= Polydore =

French opera

Polydore (Polydorus) is an opera by the French-Italian composer Jean-Baptiste Stuck, first performed at the Académie Royale de Musique (the Paris Opera) on 15 February 1720. It takes the form of a tragédie en musique in a prologue and five acts.

Polydore is the last of Stuck's surviving operas. The libretto, by Simon-Joseph Pellegrin, is based on the third book of Virgil's Aeneid, while drawing upon Hyginus's Fabulae, among other sources. It treats the Greek legend of Polydorus, youngest son of King Priam of Troy, murdered by Polymestor, King of Thrace, for his treasure.
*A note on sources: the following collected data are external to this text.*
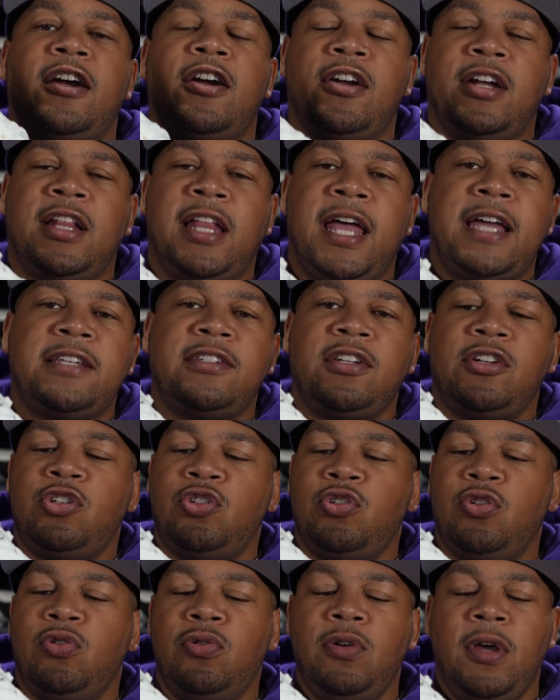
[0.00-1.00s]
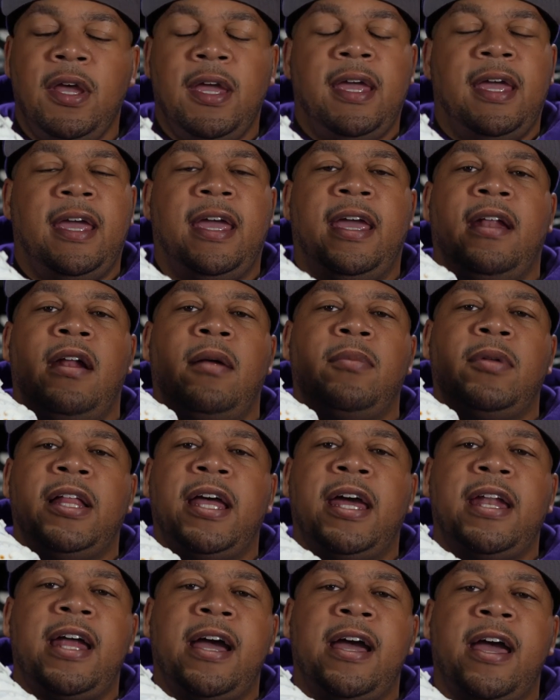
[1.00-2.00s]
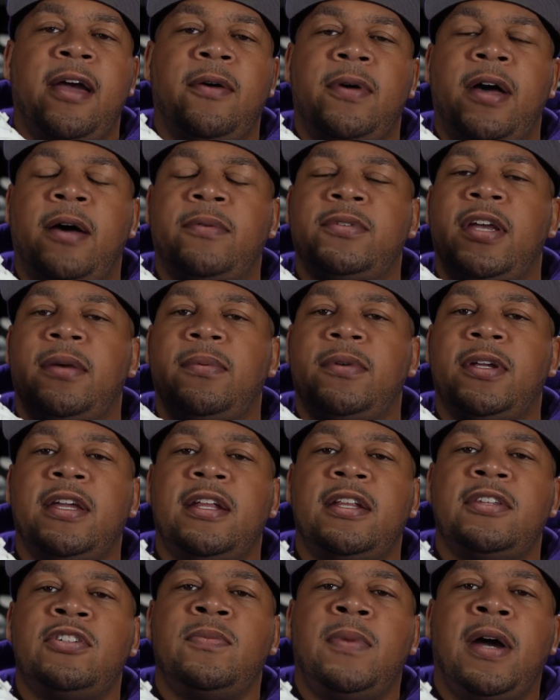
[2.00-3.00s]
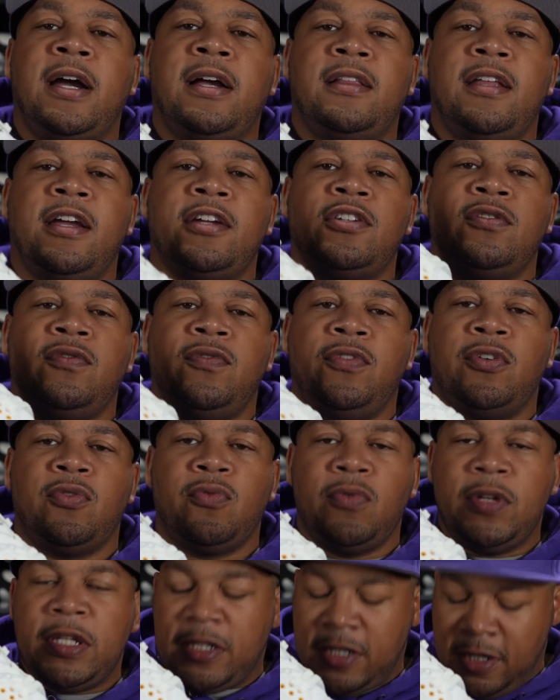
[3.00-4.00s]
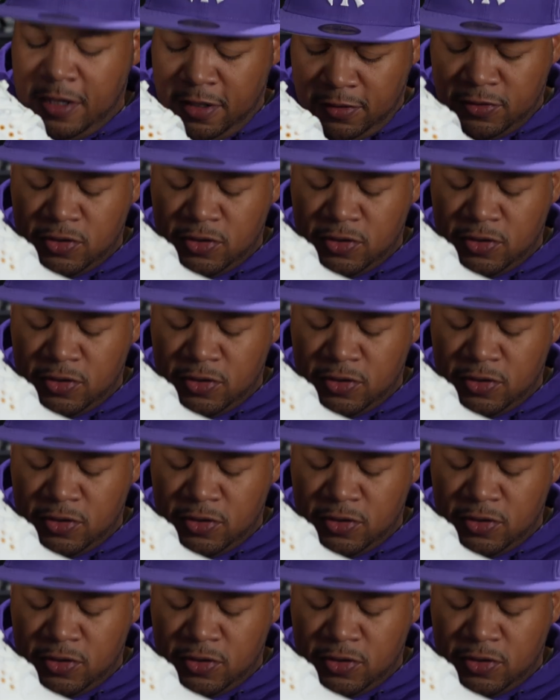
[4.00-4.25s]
Classic shoe, and I'm glad I was able to get it to my collection for the retail.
The work uses five-part strings in the style of Lully, with divertissements at the close of the first two acts. An unusual feature was to end the opera with the on-stage suicide of Polymnestor, which so shocked contemporary audiences that a chorus about the love of Deidamie and Polydore was inserted.

A recording (with the original ending) made in Budapest in September 2022 was released by Glossa in 2023, with Judith van Wanroij (Vénus and Déidamie), Hélène Guilmette (Ilione), Chloé Briot (three roles), Cyrille Dubois (five roles), Thomas Dolié (Polymnestor), Tassis Christoyannis (Polydore) and David Witczak (Neptune, the High Priest and the shade of Déiphile), the Purcell Choir and Orfeo Orchestra conducted by György Vashegyi, described as "a major discovery, adding substantially to the revival of French baroque opera".

==Sources==
- Félix Clément and Pierre Larousse Dictionnaire des Opéras, Paris, 1881, page 537.